> **What you will do**: Each line of the data must be given back verbatim, with pictures removed.

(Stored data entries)

***

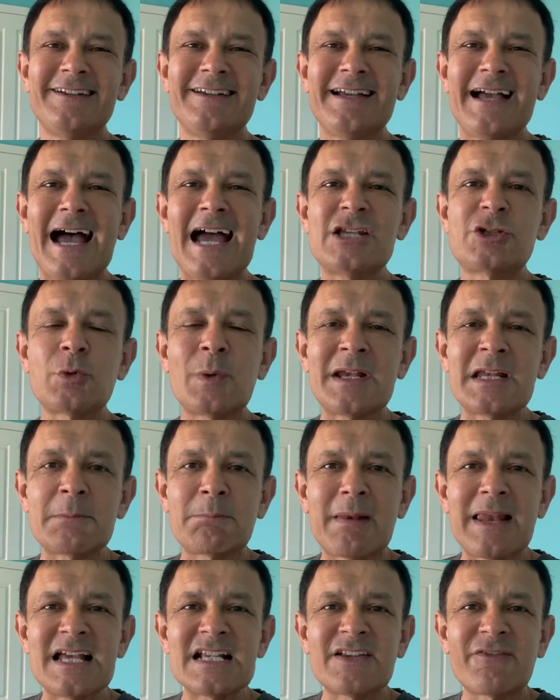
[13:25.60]
a dwelling
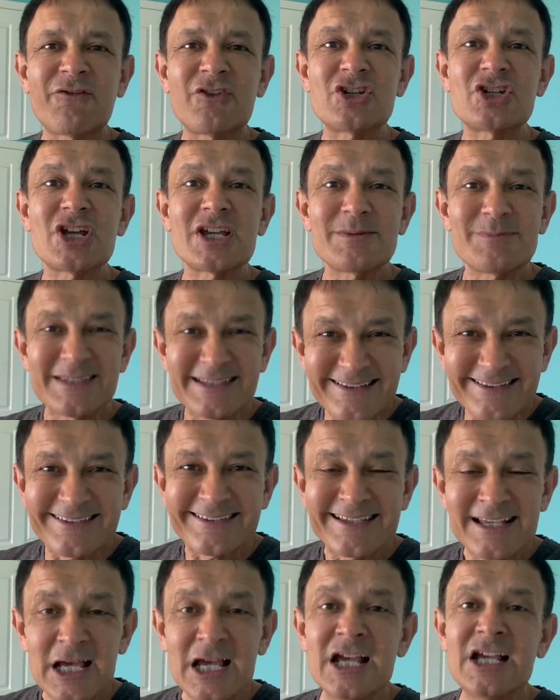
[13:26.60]
place for
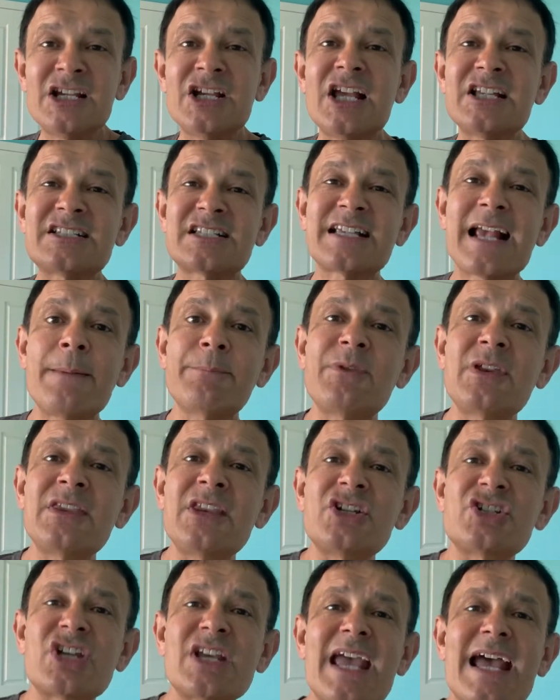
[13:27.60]
demons. It's something
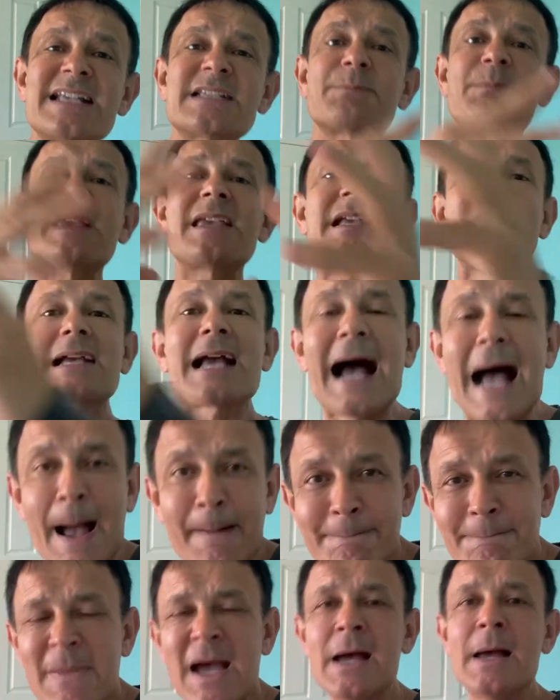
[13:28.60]
that she has
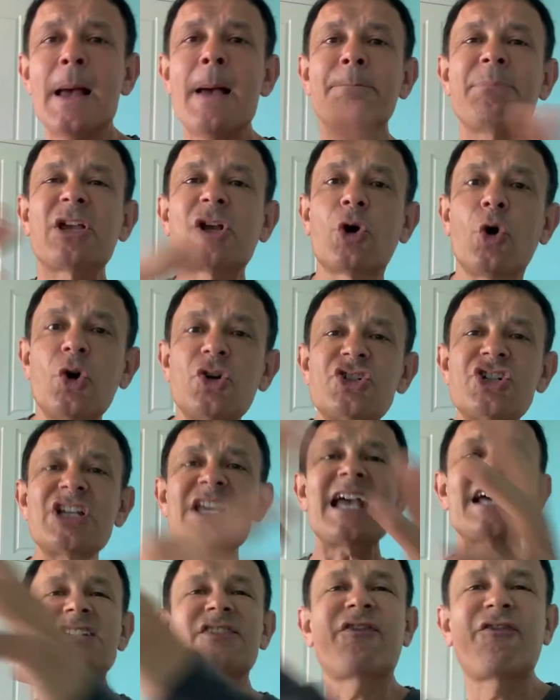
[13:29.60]
become because she
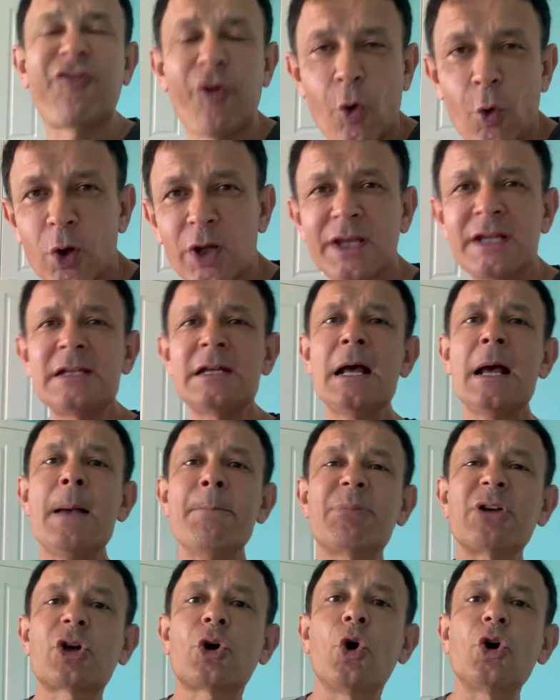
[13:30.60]
has fallen,
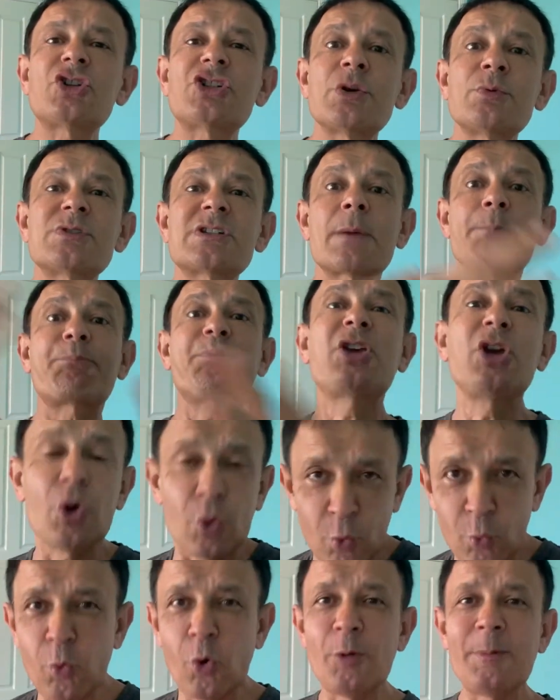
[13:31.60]
because she was a
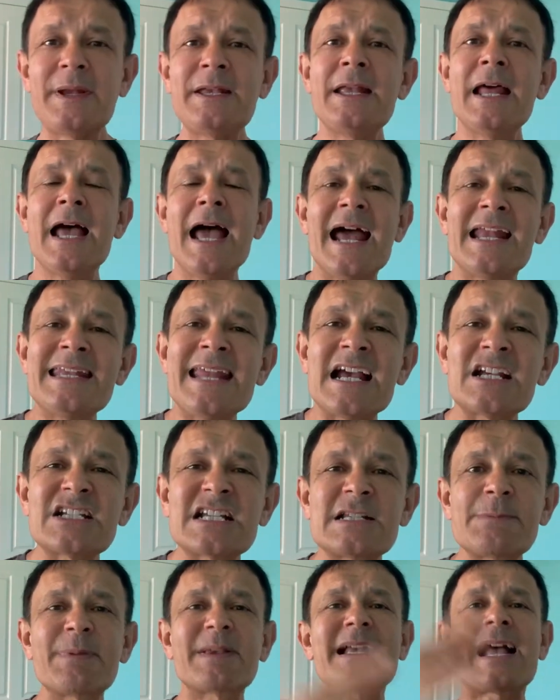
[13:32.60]
pure woman, and now
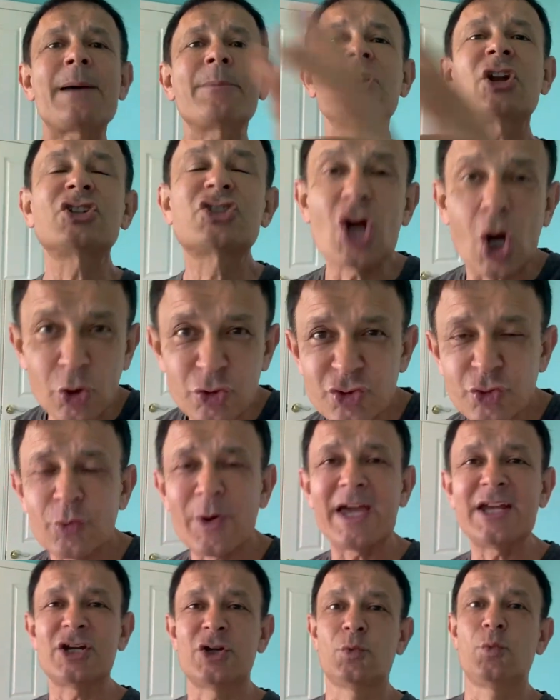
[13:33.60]
she's become an
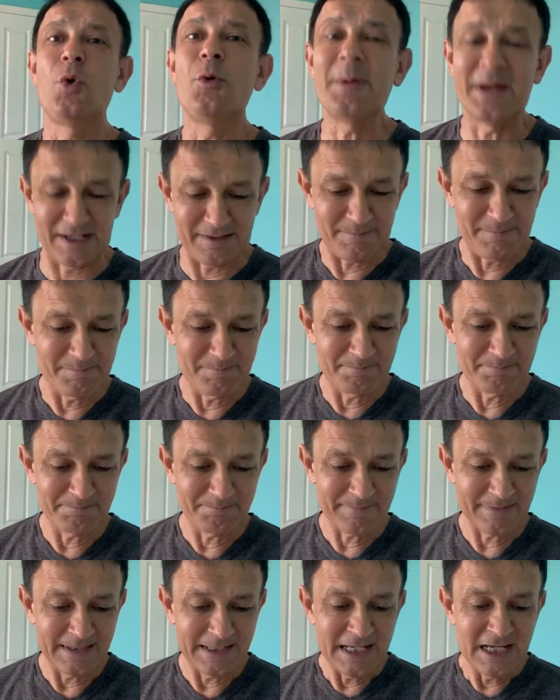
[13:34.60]
adulterated woman.
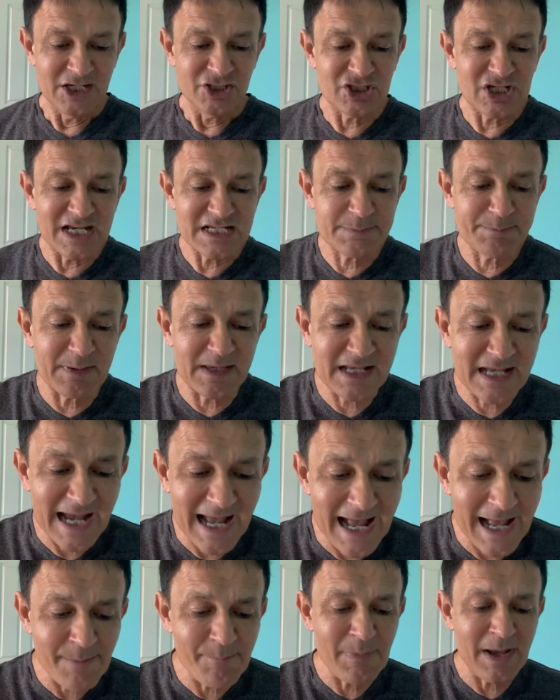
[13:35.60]
She has
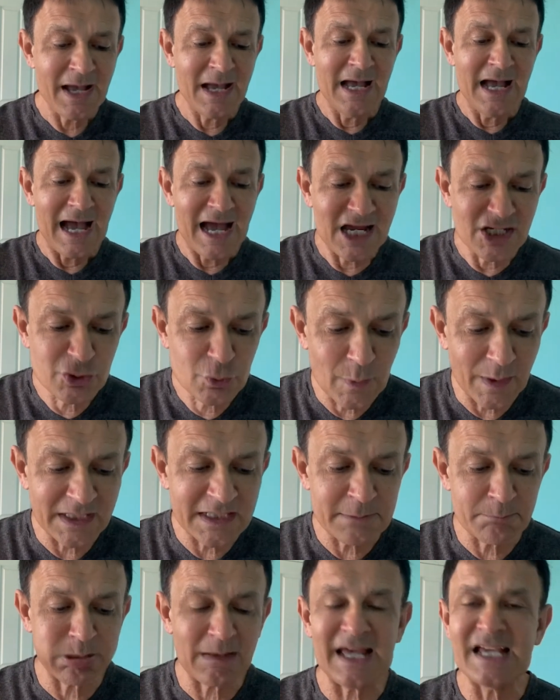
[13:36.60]
become a
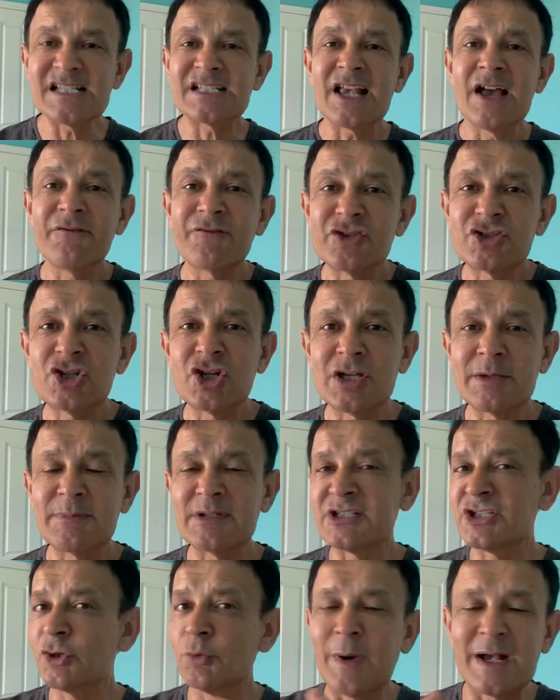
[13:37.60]
dwelling place for
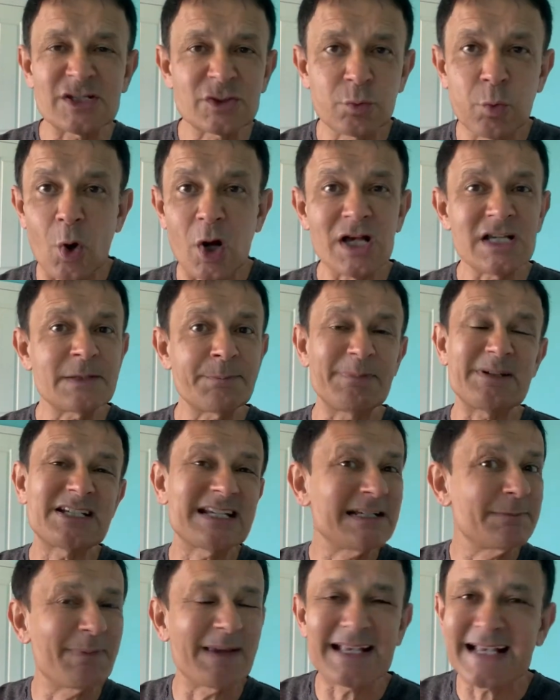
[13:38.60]
demons. She once was, but
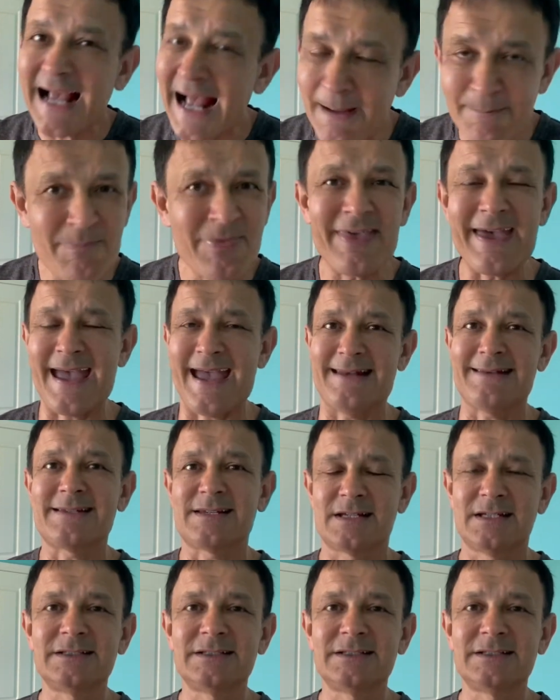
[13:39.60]
she's become that.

***

> **Response area**:
[13:25.60]
a dwelling
[13:26.60]
place for
[13:27.60]
demons. It's something
[13:28.60]
that she has
[13:29.60]
become because she
[13:30.60]
has fallen,
[13:31.60]
because she was a
[13:32.60]
pure woman, and now
[13:33.60]
she's become an
[13:34.60]
adulterated woman.
[13:35.60]
She has
[13:36.60]
become a
[13:37.60]
dwelling place for
[13:38.60]
demons. She once was, but
[13:39.60]
she's become that.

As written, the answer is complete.